## DATA FOR THIS TASK
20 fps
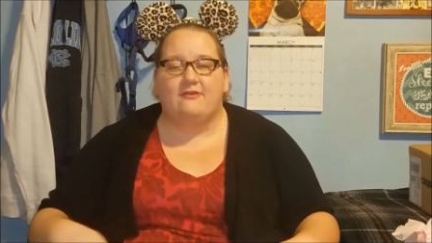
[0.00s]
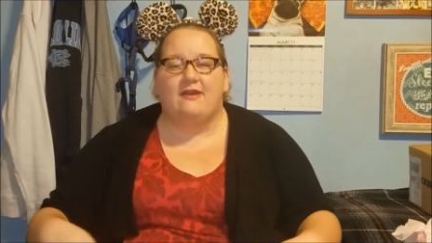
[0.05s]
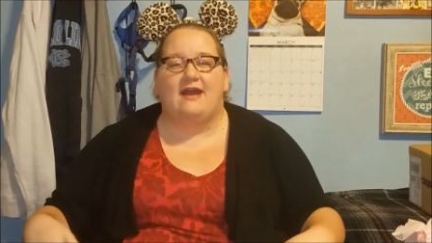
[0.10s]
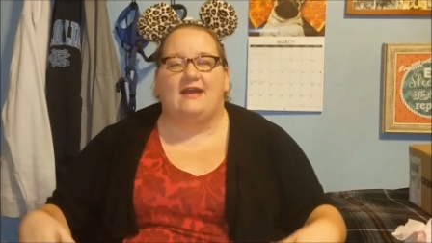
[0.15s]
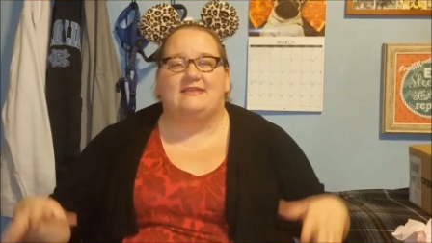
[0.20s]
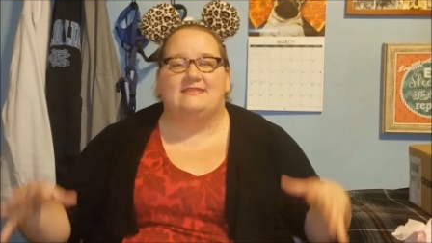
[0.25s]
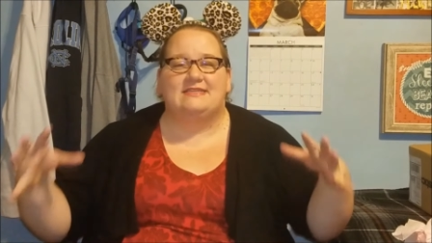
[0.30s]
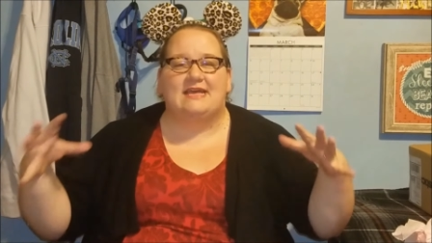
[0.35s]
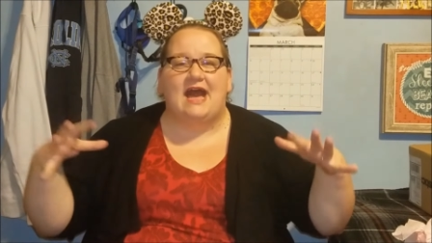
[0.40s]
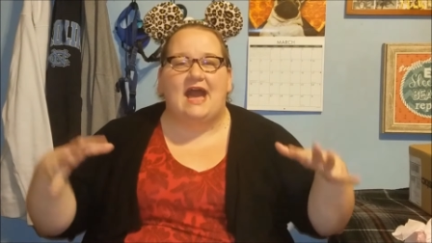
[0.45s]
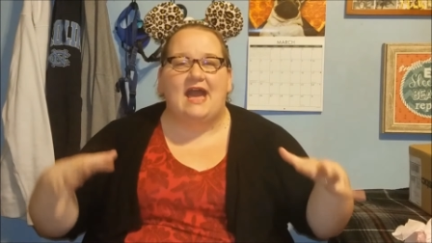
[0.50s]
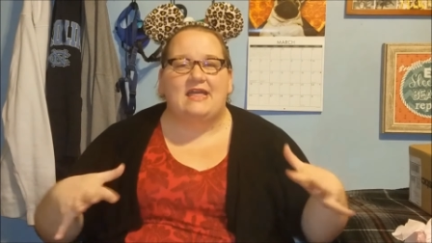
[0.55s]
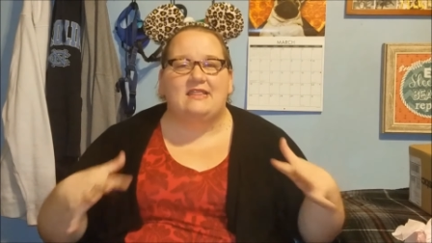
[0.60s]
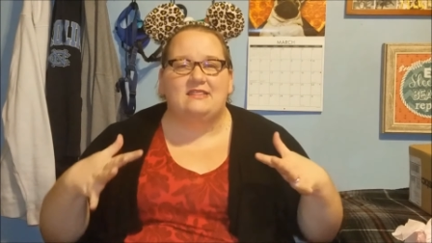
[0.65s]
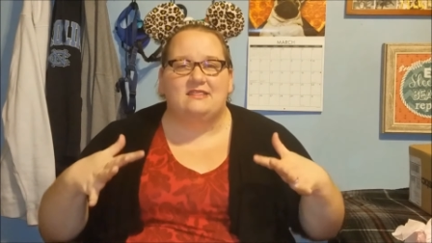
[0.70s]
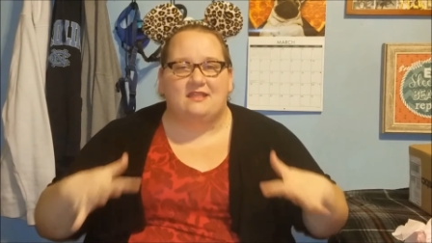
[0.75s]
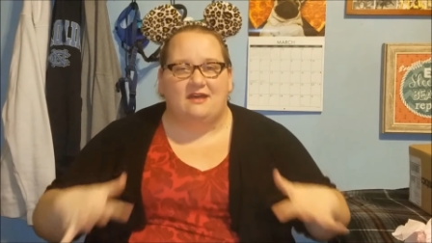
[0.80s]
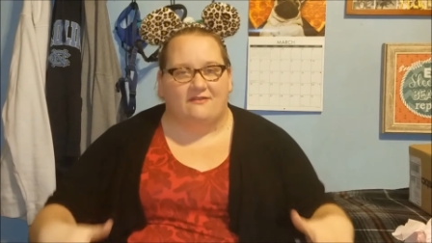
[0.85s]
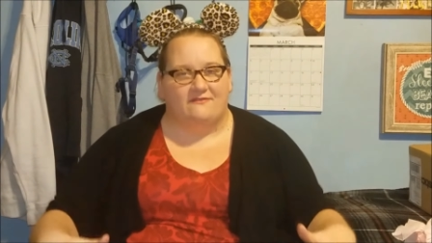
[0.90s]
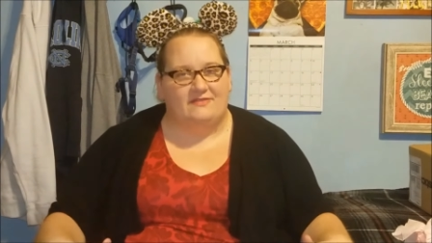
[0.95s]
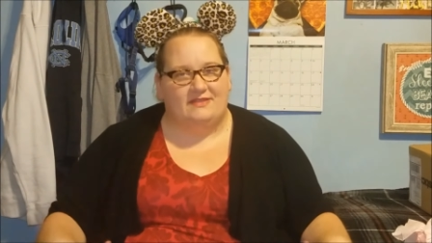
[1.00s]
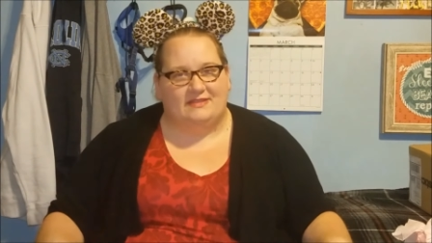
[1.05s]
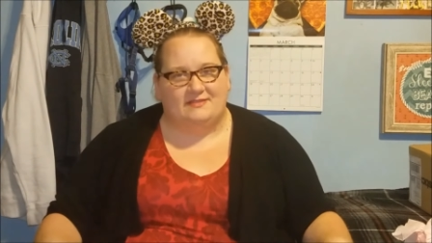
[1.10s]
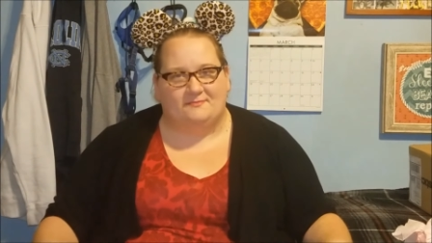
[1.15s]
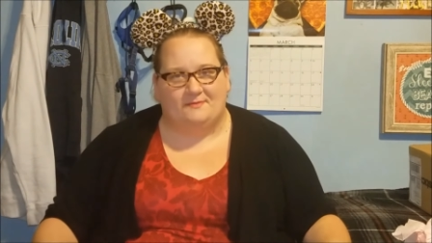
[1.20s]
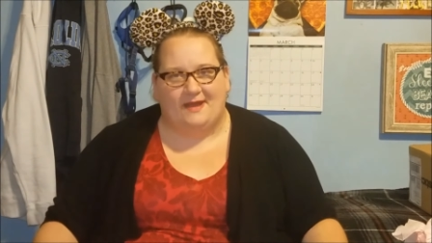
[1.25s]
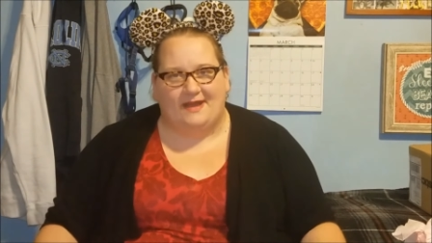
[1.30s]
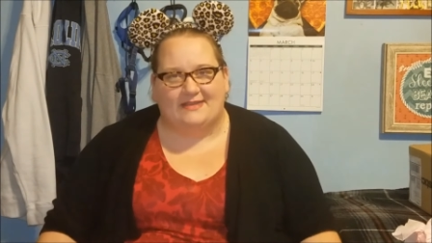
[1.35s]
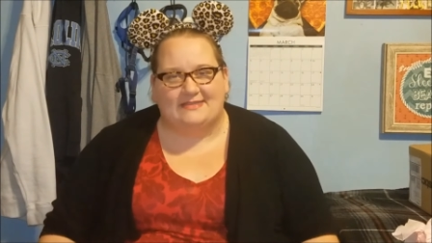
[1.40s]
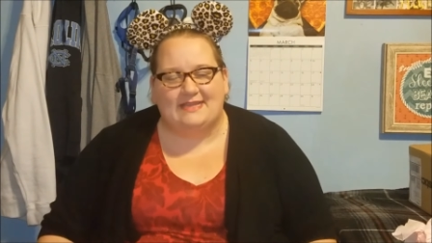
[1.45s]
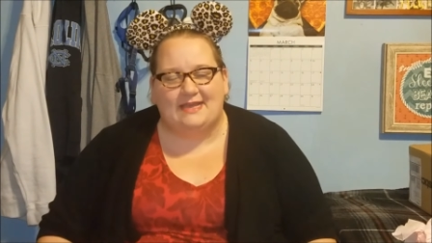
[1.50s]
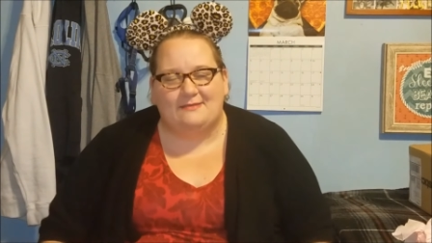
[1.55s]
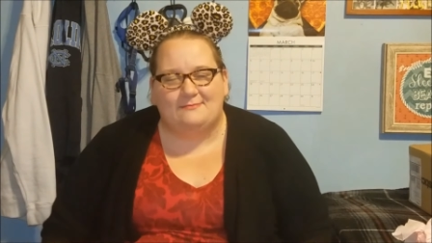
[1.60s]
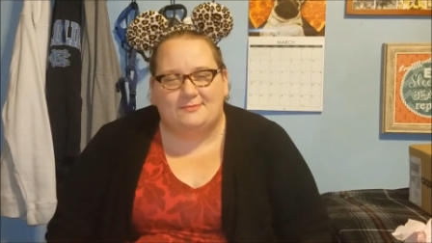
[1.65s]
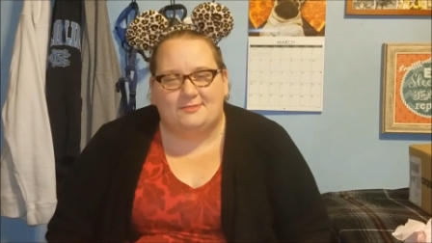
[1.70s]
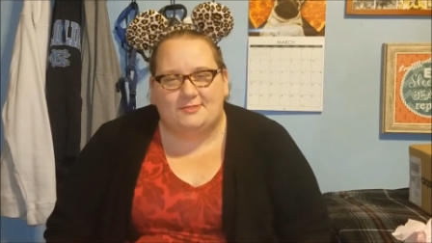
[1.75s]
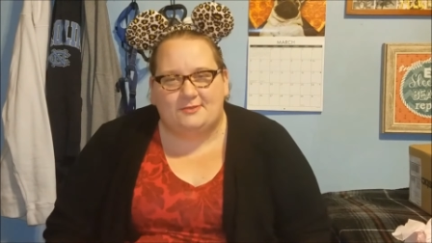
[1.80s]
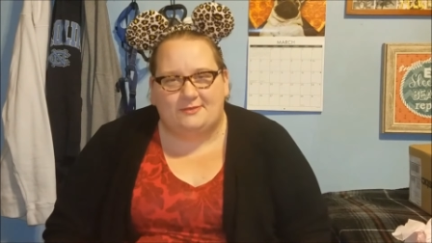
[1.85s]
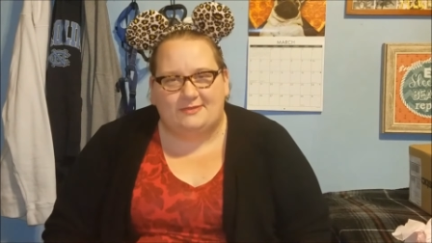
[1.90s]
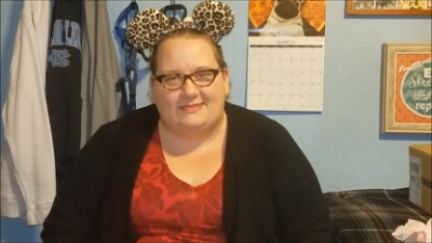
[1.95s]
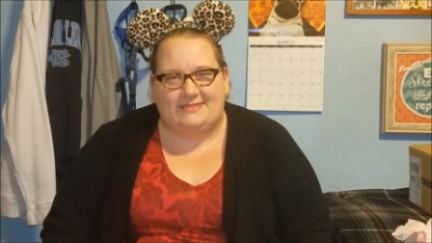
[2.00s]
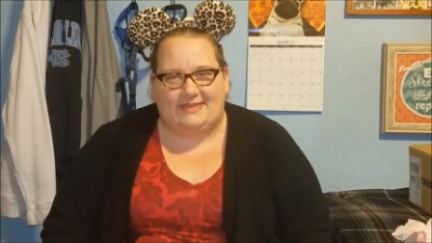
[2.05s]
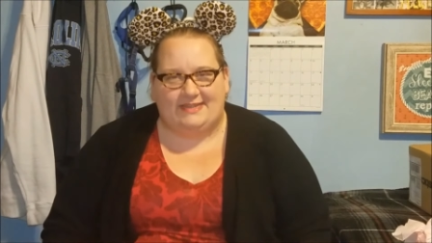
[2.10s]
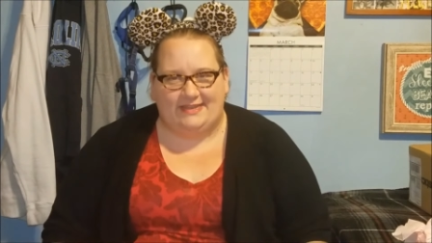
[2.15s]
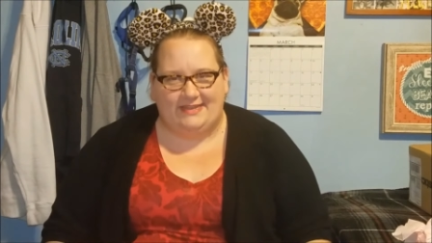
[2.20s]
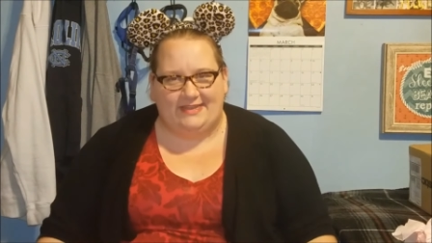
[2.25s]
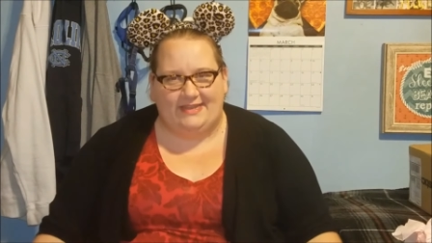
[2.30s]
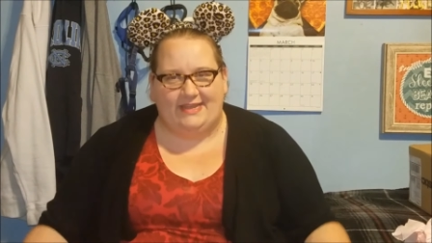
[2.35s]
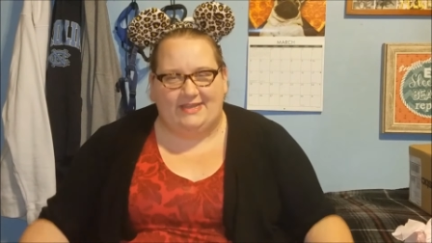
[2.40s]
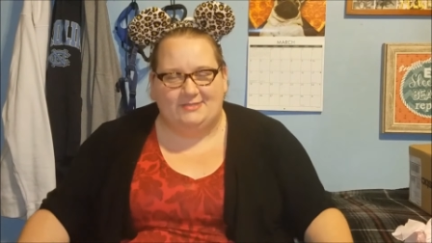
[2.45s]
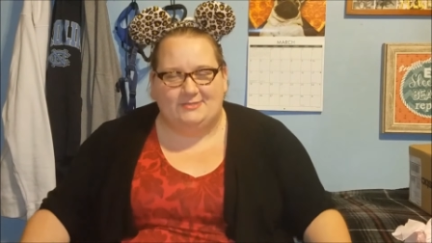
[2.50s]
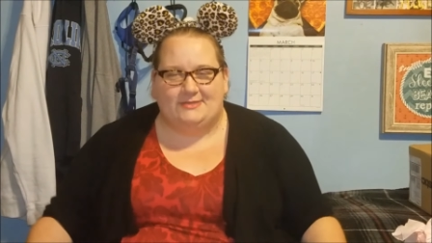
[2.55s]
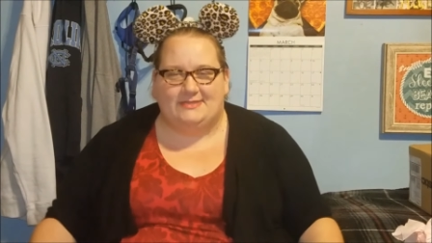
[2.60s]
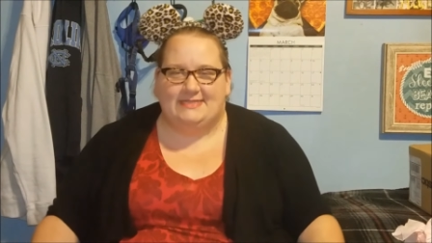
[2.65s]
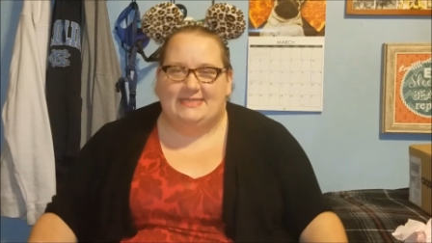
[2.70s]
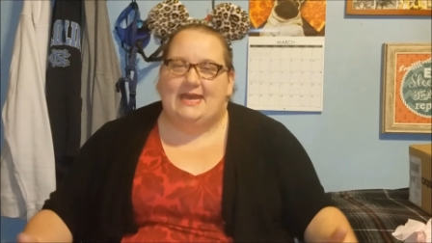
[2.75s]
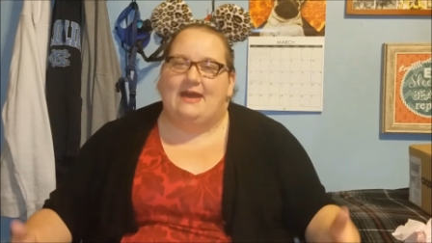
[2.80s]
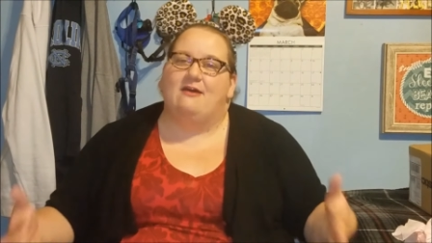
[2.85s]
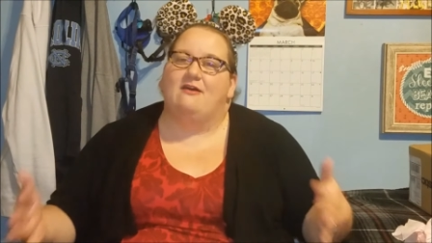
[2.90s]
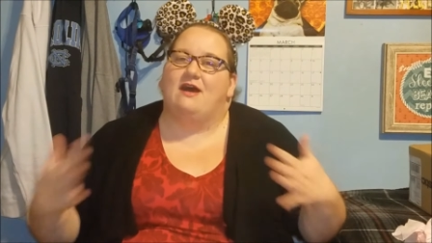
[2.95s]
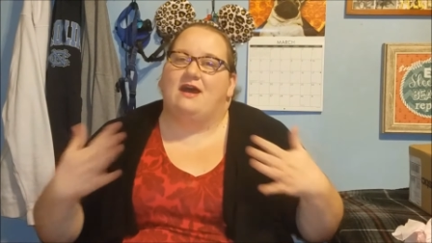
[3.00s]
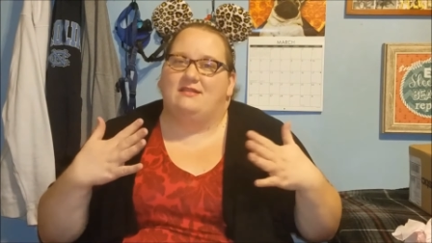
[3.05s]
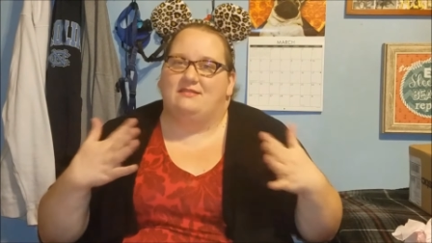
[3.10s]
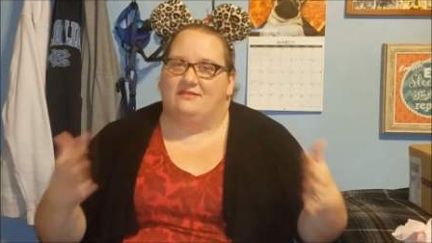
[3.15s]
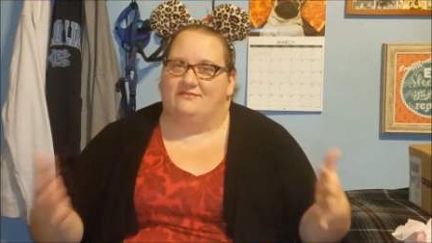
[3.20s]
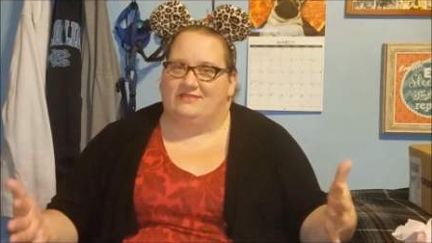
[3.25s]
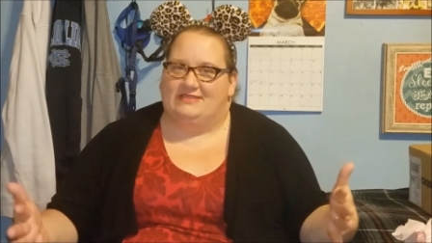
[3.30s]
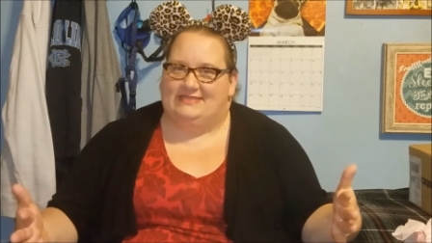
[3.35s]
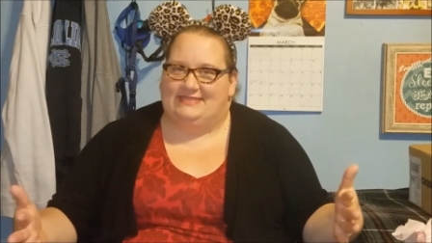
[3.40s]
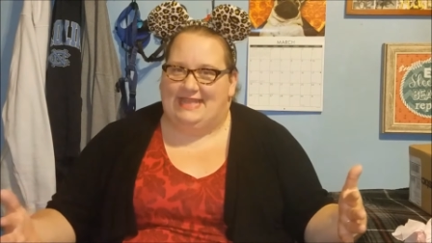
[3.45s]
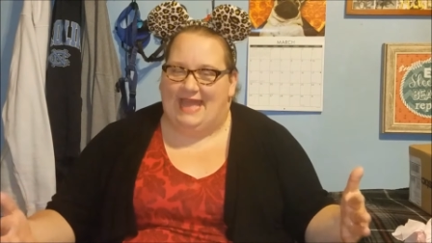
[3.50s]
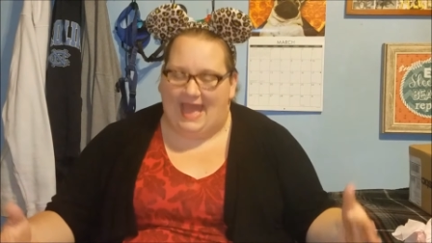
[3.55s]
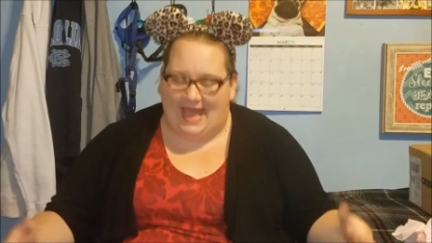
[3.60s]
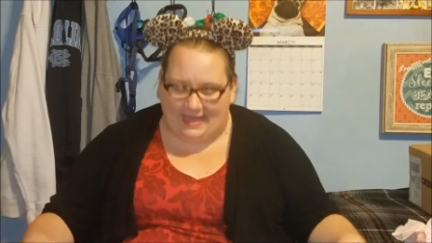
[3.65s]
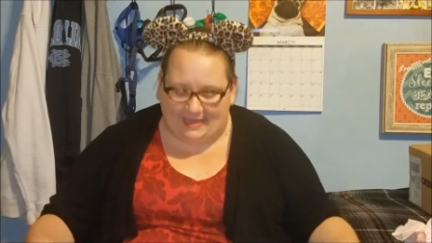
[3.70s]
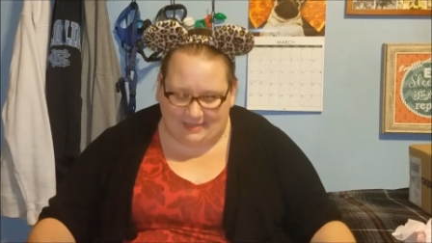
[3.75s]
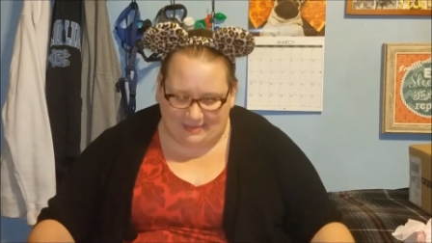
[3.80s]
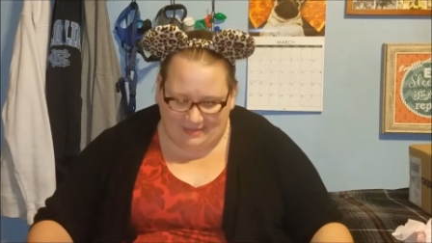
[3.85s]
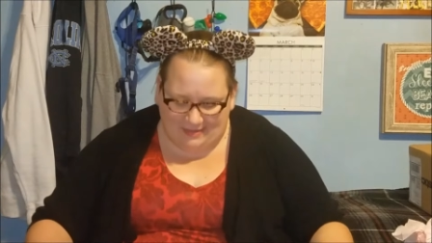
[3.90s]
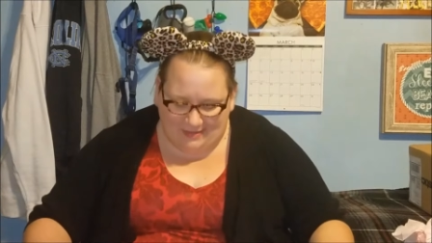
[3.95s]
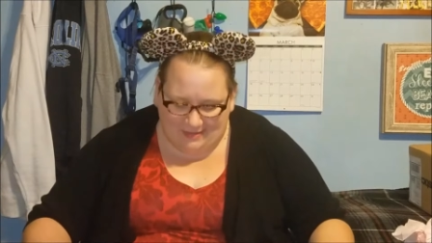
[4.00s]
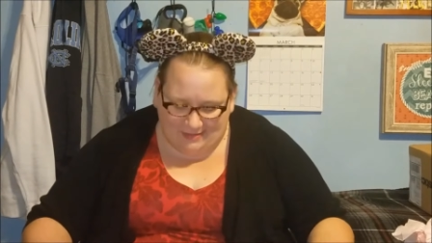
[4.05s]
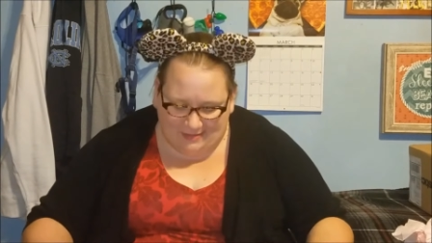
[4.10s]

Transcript: You guys, I love this box. I'm so excited. As you can tell, I love the snack.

## TASK ITEM
Once the pictures are set aside, retype the rest of the listing exactly.

## ANSWER FOR THE TASK
20 fps
[0.00s]
[0.05s]
[0.10s]
[0.15s]
[0.20s]
[0.25s]
[0.30s]
[0.35s]
[0.40s]
[0.45s]
[0.50s]
[0.55s]
[0.60s]
[0.65s]
[0.70s]
[0.75s]
[0.80s]
[0.85s]
[0.90s]
[0.95s]
[1.00s]
[1.05s]
[1.10s]
[1.15s]
[1.20s]
[1.25s]
[1.30s]
[1.35s]
[1.40s]
[1.45s]
[1.50s]
[1.55s]
[1.60s]
[1.65s]
[1.70s]
[1.75s]
[1.80s]
[1.85s]
[1.90s]
[1.95s]
[2.00s]
[2.05s]
[2.10s]
[2.15s]
[2.20s]
[2.25s]
[2.30s]
[2.35s]
[2.40s]
[2.45s]
[2.50s]
[2.55s]
[2.60s]
[2.65s]
[2.70s]
[2.75s]
[2.80s]
[2.85s]
[2.90s]
[2.95s]
[3.00s]
[3.05s]
[3.10s]
[3.15s]
[3.20s]
[3.25s]
[3.30s]
[3.35s]
[3.40s]
[3.45s]
[3.50s]
[3.55s]
[3.60s]
[3.65s]
[3.70s]
[3.75s]
[3.80s]
[3.85s]
[3.90s]
[3.95s]
[4.00s]
[4.05s]
[4.10s]

Transcript: You guys, I love this box. I'm so excited. As you can tell, I love the snack.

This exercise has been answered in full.